• _Instructions to follow_:
Everything from the top of the data below through the line with "[00:00:02.00 to 00:00:03.00]" should be duplicated exactly, and nothing past it.

• _Data shown_:
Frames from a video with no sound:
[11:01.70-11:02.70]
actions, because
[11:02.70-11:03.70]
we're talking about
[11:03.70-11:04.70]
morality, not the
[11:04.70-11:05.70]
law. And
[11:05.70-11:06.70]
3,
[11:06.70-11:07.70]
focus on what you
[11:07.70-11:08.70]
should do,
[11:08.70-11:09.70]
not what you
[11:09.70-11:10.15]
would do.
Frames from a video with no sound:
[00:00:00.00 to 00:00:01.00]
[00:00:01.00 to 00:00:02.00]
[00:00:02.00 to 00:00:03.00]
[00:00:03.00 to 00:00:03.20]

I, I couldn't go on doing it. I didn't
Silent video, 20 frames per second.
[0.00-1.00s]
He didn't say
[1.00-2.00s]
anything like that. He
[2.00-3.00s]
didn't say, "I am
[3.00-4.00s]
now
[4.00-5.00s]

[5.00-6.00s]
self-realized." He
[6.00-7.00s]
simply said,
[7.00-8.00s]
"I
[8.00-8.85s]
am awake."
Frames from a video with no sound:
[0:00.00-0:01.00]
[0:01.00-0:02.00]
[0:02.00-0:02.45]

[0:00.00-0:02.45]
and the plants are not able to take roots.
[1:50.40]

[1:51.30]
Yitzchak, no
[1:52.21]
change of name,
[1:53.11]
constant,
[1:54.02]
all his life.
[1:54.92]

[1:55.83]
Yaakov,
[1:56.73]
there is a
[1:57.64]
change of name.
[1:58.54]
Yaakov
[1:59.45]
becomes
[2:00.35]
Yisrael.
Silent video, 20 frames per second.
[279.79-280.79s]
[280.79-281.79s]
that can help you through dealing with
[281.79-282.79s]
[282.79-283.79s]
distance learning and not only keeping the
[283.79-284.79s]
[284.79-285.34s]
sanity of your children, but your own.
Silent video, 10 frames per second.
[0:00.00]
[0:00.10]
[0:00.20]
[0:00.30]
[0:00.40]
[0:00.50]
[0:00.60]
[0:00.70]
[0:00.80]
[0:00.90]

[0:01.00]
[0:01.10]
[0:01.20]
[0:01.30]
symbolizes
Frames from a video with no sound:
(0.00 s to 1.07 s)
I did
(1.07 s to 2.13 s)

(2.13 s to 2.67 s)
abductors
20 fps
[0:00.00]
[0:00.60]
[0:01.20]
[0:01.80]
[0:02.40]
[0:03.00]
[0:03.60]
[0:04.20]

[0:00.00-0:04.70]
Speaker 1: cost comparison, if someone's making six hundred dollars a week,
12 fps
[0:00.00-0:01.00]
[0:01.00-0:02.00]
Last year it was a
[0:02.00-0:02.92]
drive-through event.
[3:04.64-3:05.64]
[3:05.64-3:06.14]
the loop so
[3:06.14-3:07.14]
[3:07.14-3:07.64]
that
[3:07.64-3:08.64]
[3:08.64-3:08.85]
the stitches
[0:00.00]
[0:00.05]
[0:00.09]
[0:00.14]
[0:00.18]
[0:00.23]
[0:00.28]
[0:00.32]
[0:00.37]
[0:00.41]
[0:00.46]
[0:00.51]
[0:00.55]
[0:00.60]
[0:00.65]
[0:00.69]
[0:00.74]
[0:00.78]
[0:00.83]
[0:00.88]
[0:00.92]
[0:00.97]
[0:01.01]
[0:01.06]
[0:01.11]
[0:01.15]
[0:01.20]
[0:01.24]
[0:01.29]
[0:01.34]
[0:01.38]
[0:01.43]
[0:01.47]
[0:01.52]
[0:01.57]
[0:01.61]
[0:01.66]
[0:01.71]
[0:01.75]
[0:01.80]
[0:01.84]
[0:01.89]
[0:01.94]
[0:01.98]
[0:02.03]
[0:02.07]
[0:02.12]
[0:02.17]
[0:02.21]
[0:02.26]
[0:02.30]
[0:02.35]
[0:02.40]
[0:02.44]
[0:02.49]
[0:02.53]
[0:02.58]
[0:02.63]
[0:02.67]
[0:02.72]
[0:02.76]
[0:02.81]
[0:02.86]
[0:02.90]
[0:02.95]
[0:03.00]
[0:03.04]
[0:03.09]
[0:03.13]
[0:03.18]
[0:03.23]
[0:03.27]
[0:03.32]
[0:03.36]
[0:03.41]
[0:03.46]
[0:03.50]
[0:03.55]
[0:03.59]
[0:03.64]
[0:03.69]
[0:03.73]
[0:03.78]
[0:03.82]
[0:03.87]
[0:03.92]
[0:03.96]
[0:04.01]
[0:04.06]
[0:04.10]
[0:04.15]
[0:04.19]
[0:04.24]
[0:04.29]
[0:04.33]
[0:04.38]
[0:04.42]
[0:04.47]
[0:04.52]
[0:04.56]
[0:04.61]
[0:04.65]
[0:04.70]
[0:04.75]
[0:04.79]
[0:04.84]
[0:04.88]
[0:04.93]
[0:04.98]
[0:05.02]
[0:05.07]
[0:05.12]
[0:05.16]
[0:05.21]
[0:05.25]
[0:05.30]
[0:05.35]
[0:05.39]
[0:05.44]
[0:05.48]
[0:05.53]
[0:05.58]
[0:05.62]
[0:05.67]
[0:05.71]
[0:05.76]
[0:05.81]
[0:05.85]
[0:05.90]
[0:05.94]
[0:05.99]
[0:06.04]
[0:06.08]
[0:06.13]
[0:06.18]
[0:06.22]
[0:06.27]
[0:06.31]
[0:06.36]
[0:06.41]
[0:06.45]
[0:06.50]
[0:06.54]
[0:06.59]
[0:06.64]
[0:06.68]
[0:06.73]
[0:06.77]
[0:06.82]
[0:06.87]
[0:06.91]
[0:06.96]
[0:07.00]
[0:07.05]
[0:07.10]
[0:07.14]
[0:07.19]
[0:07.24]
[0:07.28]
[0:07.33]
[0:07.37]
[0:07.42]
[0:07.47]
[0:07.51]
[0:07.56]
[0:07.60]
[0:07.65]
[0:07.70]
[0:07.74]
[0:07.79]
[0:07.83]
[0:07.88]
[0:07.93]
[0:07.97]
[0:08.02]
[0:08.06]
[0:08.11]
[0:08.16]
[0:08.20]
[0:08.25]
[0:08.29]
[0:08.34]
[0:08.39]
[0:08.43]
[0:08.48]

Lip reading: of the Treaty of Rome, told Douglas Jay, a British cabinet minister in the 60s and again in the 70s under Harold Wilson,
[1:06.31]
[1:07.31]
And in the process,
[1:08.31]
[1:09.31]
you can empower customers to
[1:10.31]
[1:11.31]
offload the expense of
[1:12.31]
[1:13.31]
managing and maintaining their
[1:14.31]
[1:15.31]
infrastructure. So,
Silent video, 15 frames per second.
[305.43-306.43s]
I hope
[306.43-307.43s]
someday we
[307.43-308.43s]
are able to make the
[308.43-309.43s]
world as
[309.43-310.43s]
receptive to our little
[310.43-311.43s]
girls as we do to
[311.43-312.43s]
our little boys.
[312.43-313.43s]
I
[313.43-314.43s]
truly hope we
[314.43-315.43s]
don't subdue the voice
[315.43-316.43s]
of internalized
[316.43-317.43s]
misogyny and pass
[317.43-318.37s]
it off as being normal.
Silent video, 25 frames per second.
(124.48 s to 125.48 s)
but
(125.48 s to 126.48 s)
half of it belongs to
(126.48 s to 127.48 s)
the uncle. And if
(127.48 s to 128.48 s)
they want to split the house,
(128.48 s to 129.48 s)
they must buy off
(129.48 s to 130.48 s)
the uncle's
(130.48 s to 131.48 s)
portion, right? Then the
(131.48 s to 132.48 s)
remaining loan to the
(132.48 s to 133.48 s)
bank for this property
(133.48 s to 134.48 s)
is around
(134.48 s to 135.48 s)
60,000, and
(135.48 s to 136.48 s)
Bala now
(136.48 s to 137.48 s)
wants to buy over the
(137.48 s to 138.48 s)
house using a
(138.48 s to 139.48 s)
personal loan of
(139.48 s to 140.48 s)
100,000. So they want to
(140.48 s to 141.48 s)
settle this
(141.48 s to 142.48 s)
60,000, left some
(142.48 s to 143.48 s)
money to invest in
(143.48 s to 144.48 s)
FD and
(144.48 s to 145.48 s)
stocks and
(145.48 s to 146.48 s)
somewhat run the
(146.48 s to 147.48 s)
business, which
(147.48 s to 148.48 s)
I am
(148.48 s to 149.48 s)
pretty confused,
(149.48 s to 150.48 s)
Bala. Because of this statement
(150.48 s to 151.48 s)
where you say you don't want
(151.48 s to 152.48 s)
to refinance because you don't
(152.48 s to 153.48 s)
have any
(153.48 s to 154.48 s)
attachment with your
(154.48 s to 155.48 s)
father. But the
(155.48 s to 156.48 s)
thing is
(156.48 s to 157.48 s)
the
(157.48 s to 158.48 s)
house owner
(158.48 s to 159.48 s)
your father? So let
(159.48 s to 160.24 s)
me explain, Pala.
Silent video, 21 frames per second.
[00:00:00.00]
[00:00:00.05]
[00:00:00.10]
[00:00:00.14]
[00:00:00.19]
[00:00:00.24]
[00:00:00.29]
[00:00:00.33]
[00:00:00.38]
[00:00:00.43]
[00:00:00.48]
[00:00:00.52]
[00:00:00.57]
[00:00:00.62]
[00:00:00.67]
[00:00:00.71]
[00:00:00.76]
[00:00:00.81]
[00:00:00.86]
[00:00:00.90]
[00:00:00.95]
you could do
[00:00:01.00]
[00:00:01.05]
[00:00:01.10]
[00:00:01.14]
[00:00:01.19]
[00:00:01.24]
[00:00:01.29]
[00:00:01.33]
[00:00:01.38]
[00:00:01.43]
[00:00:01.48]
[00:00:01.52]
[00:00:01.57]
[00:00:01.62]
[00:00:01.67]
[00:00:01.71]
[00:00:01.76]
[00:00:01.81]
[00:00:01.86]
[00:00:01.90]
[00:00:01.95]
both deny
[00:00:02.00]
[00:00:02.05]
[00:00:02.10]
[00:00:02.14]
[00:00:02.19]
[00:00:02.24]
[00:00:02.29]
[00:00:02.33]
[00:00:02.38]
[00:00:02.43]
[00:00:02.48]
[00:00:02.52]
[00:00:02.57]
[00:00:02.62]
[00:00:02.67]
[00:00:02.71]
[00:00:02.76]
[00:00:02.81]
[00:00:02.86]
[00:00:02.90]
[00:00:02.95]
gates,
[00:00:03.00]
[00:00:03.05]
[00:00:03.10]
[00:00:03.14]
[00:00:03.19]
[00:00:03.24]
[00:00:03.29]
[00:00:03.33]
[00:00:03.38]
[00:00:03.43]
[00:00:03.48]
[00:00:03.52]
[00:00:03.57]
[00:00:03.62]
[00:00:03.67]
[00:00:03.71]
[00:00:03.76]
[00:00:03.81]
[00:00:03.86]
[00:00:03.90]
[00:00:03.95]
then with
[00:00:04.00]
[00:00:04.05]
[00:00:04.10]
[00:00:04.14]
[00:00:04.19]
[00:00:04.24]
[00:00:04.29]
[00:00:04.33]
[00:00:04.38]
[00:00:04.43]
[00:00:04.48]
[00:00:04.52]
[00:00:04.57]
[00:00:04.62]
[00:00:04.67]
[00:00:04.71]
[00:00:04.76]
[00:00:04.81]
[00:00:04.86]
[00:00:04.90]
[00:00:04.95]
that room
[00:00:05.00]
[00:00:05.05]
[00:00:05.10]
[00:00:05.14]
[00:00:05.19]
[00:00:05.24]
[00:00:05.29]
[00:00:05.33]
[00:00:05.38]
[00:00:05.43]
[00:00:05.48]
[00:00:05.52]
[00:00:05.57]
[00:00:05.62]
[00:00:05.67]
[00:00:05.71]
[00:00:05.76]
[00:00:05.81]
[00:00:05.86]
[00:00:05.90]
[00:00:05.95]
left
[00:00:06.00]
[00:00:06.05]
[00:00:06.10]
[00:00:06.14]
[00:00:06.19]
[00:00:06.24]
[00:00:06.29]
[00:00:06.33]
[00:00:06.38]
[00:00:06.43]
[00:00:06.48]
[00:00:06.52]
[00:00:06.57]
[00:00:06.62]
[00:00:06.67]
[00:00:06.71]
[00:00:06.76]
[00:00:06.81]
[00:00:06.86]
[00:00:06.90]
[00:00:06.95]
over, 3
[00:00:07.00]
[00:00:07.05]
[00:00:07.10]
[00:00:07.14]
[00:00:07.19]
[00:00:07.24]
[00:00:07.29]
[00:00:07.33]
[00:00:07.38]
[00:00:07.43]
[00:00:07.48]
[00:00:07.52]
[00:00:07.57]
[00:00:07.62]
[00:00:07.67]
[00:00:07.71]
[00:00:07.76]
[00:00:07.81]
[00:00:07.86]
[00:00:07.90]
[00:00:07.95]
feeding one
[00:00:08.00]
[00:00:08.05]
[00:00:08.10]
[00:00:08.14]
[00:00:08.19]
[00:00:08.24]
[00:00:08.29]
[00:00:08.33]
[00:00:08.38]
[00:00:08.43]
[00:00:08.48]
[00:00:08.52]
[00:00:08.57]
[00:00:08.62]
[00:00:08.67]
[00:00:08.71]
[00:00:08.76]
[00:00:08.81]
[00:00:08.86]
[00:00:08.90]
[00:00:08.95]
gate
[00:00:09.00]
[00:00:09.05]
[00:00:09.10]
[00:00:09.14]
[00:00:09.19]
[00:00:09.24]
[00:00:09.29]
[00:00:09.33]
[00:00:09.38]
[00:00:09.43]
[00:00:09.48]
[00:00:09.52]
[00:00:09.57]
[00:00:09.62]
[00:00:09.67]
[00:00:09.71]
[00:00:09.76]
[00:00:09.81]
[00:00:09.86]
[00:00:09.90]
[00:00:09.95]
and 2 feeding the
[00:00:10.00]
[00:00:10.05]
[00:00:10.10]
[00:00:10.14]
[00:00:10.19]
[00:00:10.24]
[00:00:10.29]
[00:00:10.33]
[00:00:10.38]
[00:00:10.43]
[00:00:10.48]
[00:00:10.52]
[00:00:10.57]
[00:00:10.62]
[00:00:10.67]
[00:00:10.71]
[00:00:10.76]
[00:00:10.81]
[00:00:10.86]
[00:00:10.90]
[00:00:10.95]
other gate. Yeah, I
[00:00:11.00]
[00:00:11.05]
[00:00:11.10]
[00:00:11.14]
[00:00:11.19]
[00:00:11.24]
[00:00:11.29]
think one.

• _Expected output_:
Frames from a video with no sound:
[11:01.70-11:02.70]
actions, because
[11:02.70-11:03.70]
we're talking about
[11:03.70-11:04.70]
morality, not the
[11:04.70-11:05.70]
law. And
[11:05.70-11:06.70]
3,
[11:06.70-11:07.70]
focus on what you
[11:07.70-11:08.70]
should do,
[11:08.70-11:09.70]
not what you
[11:09.70-11:10.15]
would do.
Frames from a video with no sound:
[00:00:00.00 to 00:00:01.00]
[00:00:01.00 to 00:00:02.00]
[00:00:02.00 to 00:00:03.00]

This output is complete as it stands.